Fluted rocks stand out for their rounded outlines and the flat hollows between the separate projections worked by the glacier. Glaciers also smoothed the rocky bed over which they moved, leaving deep striations on it. By these striations one can now, tens of thousands of years later, precisely determine the direction in which an ancient glacier traveled. The glacier ploughed the rock like a field, leaving great hollows and depressions later filled by lake water — thousands of such lakes are scattered across Karelia.

What are moraines and glacial deposits?

Moraines are accumulations of rock debris carried and deposited by a glacier, and glaciologists distinguish surface and internal glacial formations. Surface glacial formations include lateral moraines, medial moraines, glacier tables, and glacier cups; internal glacial formations include englacial moraines and ground (basal) moraines.

Cross-section diagram of a glacier Cross-section diagram of a glacier: 1 – lateral moraines; 2 – glacier table; 3 – medial moraine; 4 – ground moraine; 5 – englacial moraine (4 and 5 are formed by stones that have fallen into crevasses)

Lateral moraines are the ridges that form along both sides of a glacier from stones of various sizes that tumble onto it from the mountains. Medial moraines form when glaciers merge: besides their lateral moraines, the joined glaciers produce shared medial moraines. One can always tell how many glaciers merged, because there will always be one more moraine than the number of merged glaciers — four moraines, for example, indicate a glacier formed from the joining of three.

Glacier tables arise when blocks that fell onto the ice are carried farther and farther along with it. In the warm season the stone is strongly heated by the sun, the ice around it begins to thaw, and gradually the block is left resting on a massive pedestal of ice — sometimes 5–6 meters high. When the stem thaws enough for the block to topple onto the ice, the process repeats until the glacier carries its load down to the terminal moraine.

Glacier cups form when smaller, especially dark, flat stones absorb the sun's heat better, melt the ice beneath them, and sink to varying depths; a larger stone makes a wider, deeper pit than a small one. These little cylinders, 10–40 centimeters deep, with the stone lying at the bottom, are called glacier cups.

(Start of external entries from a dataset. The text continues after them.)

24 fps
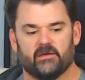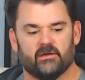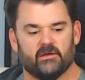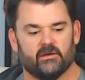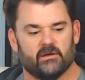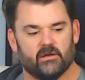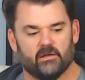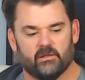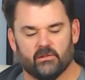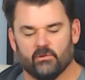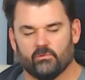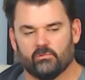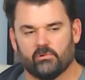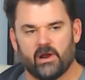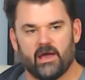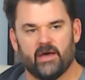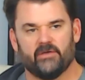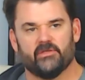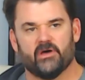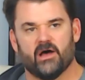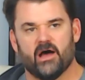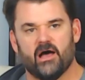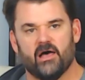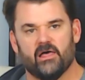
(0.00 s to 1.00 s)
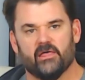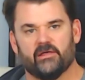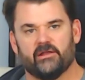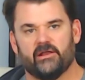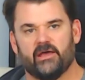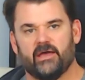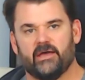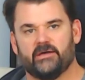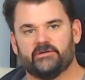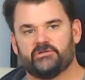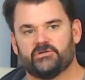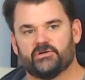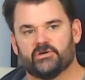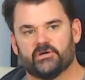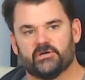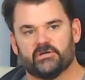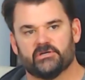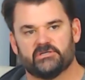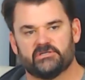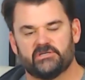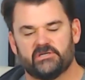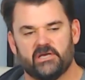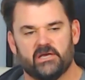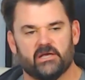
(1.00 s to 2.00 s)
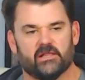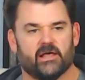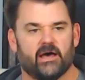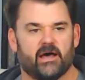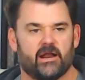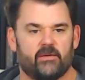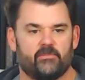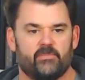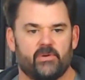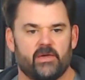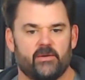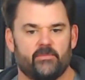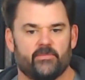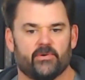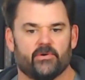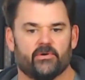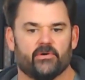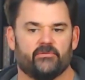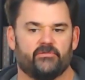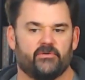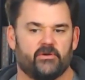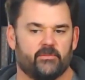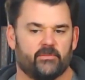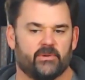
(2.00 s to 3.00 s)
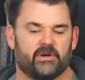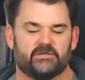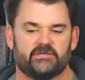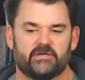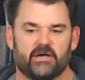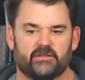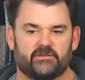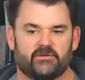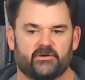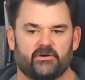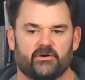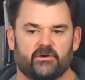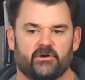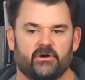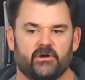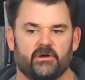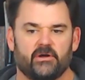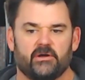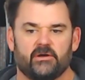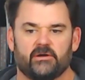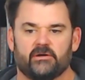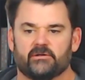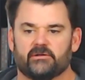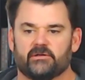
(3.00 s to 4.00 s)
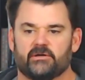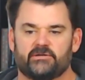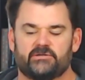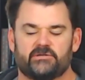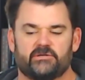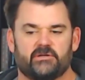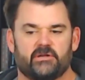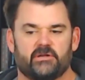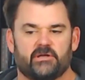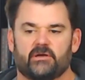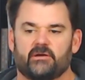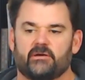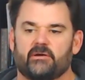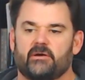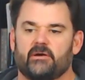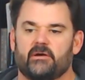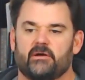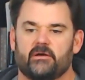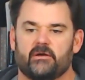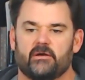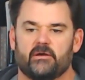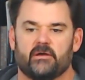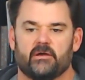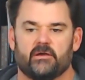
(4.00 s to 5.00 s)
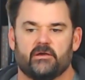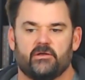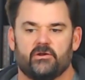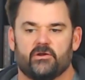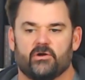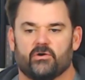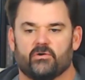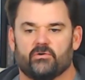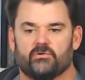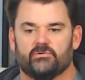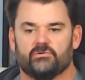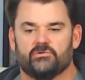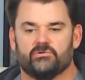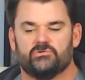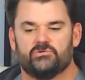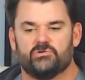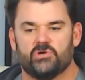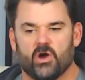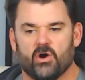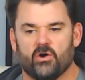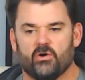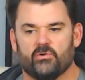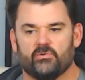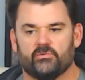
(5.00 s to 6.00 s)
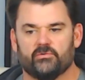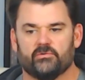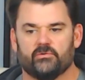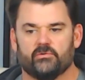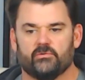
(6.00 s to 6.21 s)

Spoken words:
around the holidays, you're going to see a lot of people. If anybody's out there listening, don't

Englacial and ground moraines form inside and at the base of the glacier from the stones that fall through the crevasses. The rock material of a ground moraine is easily distinguished by appearance from the other stones lying both on top of and within the glacier: through friction against the hard bed and against one another, these stones become rounded and, in addition, are covered with scratches and scoring. The stones that fell onto the glacier, lay within it, and were dragged beneath it gathered as an enormous ridge at the glacier's lower end in the form of a terminal moraine — and here, as the ice melts, a turbid stream of glacial water bursts out from beneath it.

How does glacier melt produce rivers?

Glacier melt produces rivers where meltwater emerges from beneath the terminal moraine as a turbid stream and gathers into a flowing channel. This is why so many mountain rivers begin at a glacier's snout. The far more extensive work of snow and ice during the Ice Age — more precisely, the epoch of repeated glacial advances and retreats at the start of the Quaternary — reshaped whole continents (more details: The geological age of the Earth).

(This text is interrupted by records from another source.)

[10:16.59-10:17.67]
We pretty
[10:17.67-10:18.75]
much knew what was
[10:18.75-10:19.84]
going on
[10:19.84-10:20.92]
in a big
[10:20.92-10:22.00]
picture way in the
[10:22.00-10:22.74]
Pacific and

At that time about one-fifth of the Earth's surface was covered by continuous masses of ice in both the northern and southern hemispheres. Polishing marks on the rocks of the narrow Norwegian inlets — the fjords that cut deeply into the land in the southwestern part of the Scandinavian Peninsula — testify that the ice cover was no less than 2–3 kilometers thick. Polishing marks Polishing marks on the rocks of Norwegian inlets

A thick mass of ice lay as a continuous cover over the northern and central parts of Europe and occupied considerable territories of Asia and North America. In Western Europe the ice sheet extended roughly to the Alps, which were themselves covered with ice. Precise studies show that vast stretches of Eastern Europe were ice-covered, the ice at times descending in two enormous tongues — along the Dnieper almost to Dnipropetrovsk and along the Don south of 50° N, that is, roughly to the latitude of Volgograd.

Modern glaciation and climate change

Through long and painstaking work, scientists have established that Europe experienced four glaciations with three warm intervals between them. The first glaciation began roughly 500,000 years ago — relatively recently, when primitive humans had already appeared on Earth — and the last ended 25,000 years ago.

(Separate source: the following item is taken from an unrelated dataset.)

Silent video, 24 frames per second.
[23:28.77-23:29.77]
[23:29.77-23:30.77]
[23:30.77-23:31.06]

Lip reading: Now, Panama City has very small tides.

The study of so-called varved clays, formed on the beds of now-vanished glacial lakes, brought considerable clarity to ideas about the life of a glacier. As the great ice sheet melted, large and small glacial lakes arose on the territory it freed. On their beds, thin alternating layers of sand and silty clay particles brought by meltwater were deposited: in spring and summer a considerable amount of coarser sandy material entered the lakes, while in autumn and winter only the finest silt settled. Varved clays thus represent a regular alternation of lighter and darker layers of differing sediment composition.

Having deciphered the nature of varved clays, scientists calculated that the glacier left the environs of St. Petersburg 12,000 years ago. Swedish scientists, also by counting the layers of varved clays in a number of former lakes in southern Sweden, established that during a warming epoch the great glacier retreated 200–225 meters per year.

Despite a large number of hypotheses, the causes of the glaciations remain unexplained. The work of snow and ice in antiquity far exceeded that of today. The pressure of the ice sheet was so great that the glacier seemed to shave off everything that stood in its way: from once-lofty mountains only modest rises now remain.

The products of these mountains' destruction — boulders, pebbles, gravel, sand, and clay (Rocks that make up the Earth's crust) — cover millions of square kilometers in the northern parts of Europe, Asia, and North America. Boulders sometimes reach enormous sizes — up to 5,000 cubic meters. Such a "pebble" can be compared in height to a four-story house.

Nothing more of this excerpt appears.